Au lever du jour vers 7 H, les batraciens se sont tus et leurs chants ont été remplacés par ceux des merles. Ces derniers nous tiennent compagnie, déjeunant avec nous, tout en se chamaillant, picorant du pain, dans une mangeoire aménagée par mon amie, sur la rambarde du balcon. Les mâles ont toujours priorité sur les femelles. Nous les nourrissons le plus souvent. C’est un merveilleux moment de prendre son petit déjeuner sur la terrasse, dominant la mer et la plage. A cet instant, remonte à l’esprit le souvenir d’une plage de sable blanc éclatant et de l’odeur d’un café chaud pris au petit déjeuné, sur la terrasse d’un hôtel devant la plage, à Madagascar, vers l’âge de 4 ans.

Les longues barques de bois coloré, allongées , tirées sur la plage, portent des noms poétiques : mon petit cœur, mon amour, le débrouillard pas pêche, Saint Innocent etc. ...

De plus en plus de barques sont maintenant construites en résine armée de fibre de verre, conservant malgré toute la forme étroite et allongée des gommiers, à mi-chemin entre la pirogue de mer et la galiote, à fond plat, de l’Anjou.

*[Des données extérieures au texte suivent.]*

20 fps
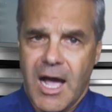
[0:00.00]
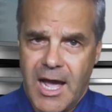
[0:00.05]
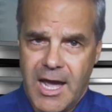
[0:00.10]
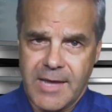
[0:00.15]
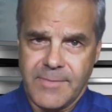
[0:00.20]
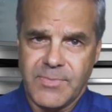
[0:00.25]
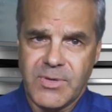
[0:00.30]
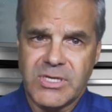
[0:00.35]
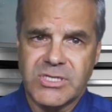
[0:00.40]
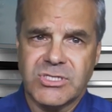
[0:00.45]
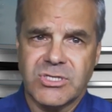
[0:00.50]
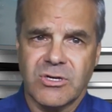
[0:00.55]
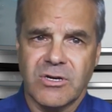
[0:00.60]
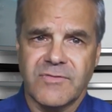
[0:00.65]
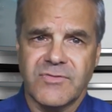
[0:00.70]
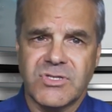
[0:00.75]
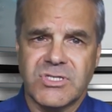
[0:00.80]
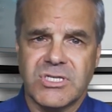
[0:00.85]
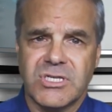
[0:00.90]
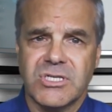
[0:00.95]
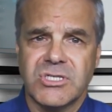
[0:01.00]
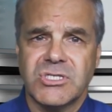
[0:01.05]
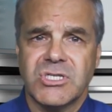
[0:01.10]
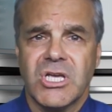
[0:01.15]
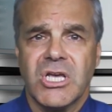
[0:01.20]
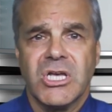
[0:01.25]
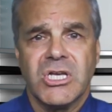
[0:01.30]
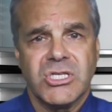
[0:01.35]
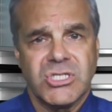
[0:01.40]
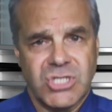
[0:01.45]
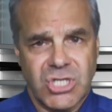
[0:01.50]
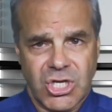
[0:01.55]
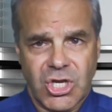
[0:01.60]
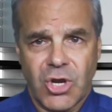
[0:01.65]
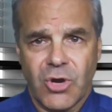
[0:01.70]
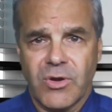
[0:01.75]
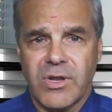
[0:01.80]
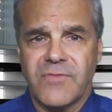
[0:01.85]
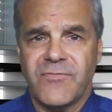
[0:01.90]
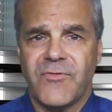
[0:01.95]
IP services,
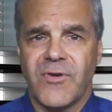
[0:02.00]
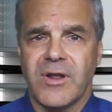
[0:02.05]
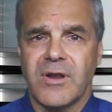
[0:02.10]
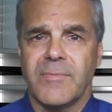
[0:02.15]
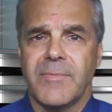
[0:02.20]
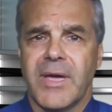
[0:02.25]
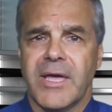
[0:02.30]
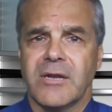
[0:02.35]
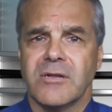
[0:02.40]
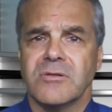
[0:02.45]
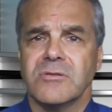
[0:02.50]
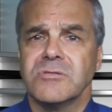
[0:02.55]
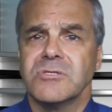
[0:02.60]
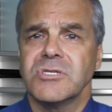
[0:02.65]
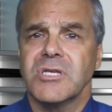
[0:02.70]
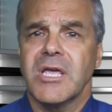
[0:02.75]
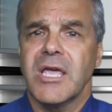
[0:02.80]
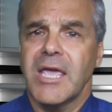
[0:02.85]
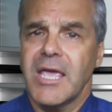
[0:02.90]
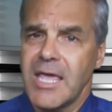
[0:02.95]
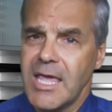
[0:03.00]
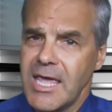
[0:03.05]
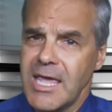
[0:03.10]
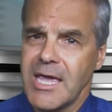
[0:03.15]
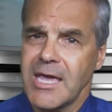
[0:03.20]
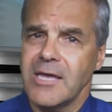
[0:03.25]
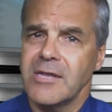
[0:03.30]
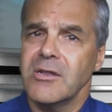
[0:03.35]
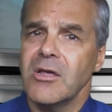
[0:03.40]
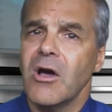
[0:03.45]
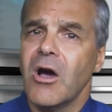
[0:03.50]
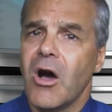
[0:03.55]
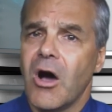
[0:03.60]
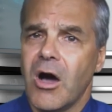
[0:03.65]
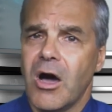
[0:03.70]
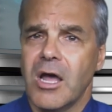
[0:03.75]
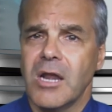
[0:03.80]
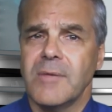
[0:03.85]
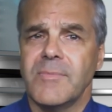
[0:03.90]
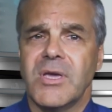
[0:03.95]
security fundamentals, and
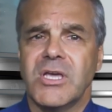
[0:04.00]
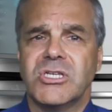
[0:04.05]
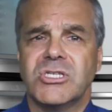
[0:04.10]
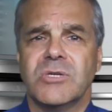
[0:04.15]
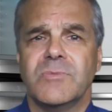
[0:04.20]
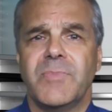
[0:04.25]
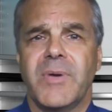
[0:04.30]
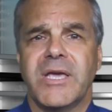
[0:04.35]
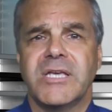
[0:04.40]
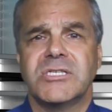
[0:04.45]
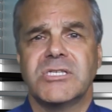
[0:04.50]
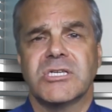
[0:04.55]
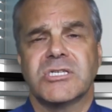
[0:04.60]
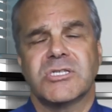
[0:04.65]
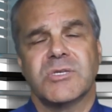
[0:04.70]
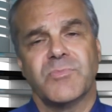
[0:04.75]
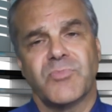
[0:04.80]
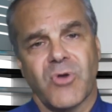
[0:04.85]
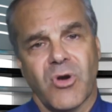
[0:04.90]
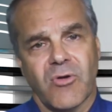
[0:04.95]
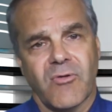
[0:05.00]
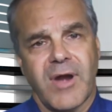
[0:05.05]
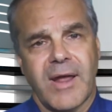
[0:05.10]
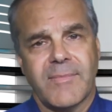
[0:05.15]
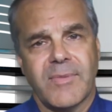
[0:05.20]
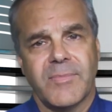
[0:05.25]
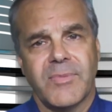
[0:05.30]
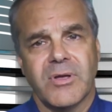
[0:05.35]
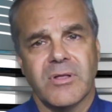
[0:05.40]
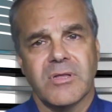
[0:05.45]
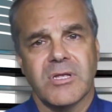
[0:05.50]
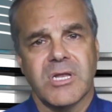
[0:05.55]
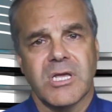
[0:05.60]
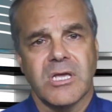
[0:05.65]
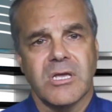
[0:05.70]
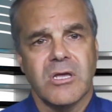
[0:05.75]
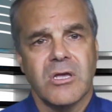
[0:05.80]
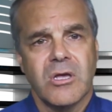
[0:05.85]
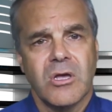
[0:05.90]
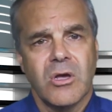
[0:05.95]
automation basics and programmability.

Pour moi, la brièveté de l’existence et le fait de penser qu’il n’y a peut-être qu’une seule existence, me poussent souvent à vouloir tout découvrir, respirer, absorber, boire, embrasser, m’imprégner de toutes les impressions d’un pays. J’ai toujours le désir de conserver en mémoire toutes les toutes splendeurs entrevues, qu’aucune vie entière ne permettra jamais de découvrir en totalité. C’est pourquoi je ne peux jamais rester en place.

 

Dès l’arrivée, avec mon masque et mes palmes, j’explore la côte rocheuse, découvrant d’abord, entre les rochers, des centaines d’oursins aux longues et fines aiguilles.

Mais tout le long des 2 à 3 km de côte rocheuse, la mer reste désespérément vide des milliers de poissons, que j’espérais tant rencontrer. La faune rencontrée est loin des belles concentrations de myriades de poissons, jaunes, bleus, verts, sur des fonds bleus et limpides, présentées régulièrement dans l’émission Ushuïa. Effet pervers de la pêche côtière autour de l’île, comparativement les fonds marins de la Méditerranée, qu’on dit fort pollués ou en danger, m’ont semblé plus riches [5].

Toutefois, ces eaux tropicales transparentes ne sont pas silencieuses. Parfois, des petits poissons plats en banc, aux faces bleues à violet argentées émettent cliquetis et de grondements, particulièrement audibles, lorsqu'ils me frôlent.

De gros blocs de lave en coussinet, les pillow-lavas, témoins d’antiques éruptions sous-marines, tapissent le fond de la mer, ainsi que malheureusement de vieux casiers à langoustes déglinguées, des détritus divers : matelas, machines à laver ... Ou plus rarement des reliquats de vieux filets à grosse maille en chanvre.

 

La mer chaude portant comme un bouchon, toutes les plongées s’avèrent difficiles. Des crampes, conséquences du manque d’entraînement en voulant aller trop loin, obligent à de fréquents arrêts.

 

Sous des barques de pêcheurs amarrées dans la partie nord de l’Anse, un banc de petits poissons, semblables à des sardines, déploie ses ondulations argentées ...

 

                L’après-midi, enfin, nous partons pour une courte randonnée pédestre dans la vallée de Galochat, située à moins d’un km de notre baie.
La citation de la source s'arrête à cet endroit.